**Task instructions**
Restate word for word, and only, the lines that extend from the line containing "Frames from a" through the end of the records below.

Stored entries
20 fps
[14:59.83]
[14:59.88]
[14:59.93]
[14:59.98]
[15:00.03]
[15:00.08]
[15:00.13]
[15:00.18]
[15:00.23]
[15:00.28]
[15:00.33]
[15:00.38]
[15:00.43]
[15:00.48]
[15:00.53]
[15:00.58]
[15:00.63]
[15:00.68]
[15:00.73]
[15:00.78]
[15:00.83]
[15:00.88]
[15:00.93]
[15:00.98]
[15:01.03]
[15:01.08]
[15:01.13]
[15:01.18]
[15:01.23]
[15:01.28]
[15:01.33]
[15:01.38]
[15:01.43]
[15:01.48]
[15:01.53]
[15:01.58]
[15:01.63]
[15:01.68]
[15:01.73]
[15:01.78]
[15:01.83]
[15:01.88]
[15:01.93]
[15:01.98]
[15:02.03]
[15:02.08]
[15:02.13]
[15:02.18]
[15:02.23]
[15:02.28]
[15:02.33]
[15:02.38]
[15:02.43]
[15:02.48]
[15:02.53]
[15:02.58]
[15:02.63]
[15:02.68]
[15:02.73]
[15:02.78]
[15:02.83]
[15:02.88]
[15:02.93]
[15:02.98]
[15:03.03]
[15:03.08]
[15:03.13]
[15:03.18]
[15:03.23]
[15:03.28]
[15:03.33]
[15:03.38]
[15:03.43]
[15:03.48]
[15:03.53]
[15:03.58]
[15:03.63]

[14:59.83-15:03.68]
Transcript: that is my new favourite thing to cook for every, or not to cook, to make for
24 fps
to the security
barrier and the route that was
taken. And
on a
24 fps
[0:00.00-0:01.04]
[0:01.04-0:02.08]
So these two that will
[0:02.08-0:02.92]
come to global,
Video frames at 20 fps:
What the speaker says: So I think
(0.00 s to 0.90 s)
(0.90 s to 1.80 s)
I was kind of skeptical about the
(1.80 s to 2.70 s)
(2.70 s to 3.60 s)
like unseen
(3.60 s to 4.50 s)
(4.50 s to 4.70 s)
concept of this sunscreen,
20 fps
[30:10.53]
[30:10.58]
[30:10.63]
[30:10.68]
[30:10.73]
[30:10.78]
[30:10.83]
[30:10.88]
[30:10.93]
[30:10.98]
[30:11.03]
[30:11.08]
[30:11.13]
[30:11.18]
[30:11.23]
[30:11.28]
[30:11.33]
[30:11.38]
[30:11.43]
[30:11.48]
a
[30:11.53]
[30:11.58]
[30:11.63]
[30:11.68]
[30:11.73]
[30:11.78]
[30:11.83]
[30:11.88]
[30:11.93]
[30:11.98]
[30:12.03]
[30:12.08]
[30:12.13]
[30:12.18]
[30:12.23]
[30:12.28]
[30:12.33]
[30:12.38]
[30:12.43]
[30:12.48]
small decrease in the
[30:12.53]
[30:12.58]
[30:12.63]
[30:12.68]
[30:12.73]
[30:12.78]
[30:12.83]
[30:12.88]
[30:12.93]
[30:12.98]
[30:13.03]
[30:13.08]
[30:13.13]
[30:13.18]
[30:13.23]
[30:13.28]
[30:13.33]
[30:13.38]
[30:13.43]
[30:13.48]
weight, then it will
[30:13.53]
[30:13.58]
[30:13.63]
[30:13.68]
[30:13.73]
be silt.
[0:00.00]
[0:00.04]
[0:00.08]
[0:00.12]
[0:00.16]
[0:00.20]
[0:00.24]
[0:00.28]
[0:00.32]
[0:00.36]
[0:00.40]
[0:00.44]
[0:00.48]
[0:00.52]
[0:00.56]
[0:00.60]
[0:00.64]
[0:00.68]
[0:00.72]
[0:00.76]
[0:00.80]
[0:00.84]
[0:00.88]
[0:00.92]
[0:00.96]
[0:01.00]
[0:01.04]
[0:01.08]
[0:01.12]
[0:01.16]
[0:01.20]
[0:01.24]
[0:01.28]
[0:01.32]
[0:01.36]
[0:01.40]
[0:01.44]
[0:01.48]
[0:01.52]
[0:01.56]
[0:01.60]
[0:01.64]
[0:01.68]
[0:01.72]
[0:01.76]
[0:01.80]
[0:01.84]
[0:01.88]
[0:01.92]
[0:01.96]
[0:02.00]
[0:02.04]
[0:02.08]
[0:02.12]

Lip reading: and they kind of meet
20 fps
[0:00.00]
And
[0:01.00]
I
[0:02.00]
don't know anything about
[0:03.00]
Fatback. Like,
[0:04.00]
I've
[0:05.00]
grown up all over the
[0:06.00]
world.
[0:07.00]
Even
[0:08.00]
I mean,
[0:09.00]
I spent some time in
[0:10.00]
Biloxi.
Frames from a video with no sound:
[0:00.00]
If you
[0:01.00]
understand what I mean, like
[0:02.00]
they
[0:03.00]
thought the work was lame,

**Expected answer**
Frames from a video with no sound:
[0:00.00]
If you
[0:01.00]
understand what I mean, like
[0:02.00]
they
[0:03.00]
thought the work was lame,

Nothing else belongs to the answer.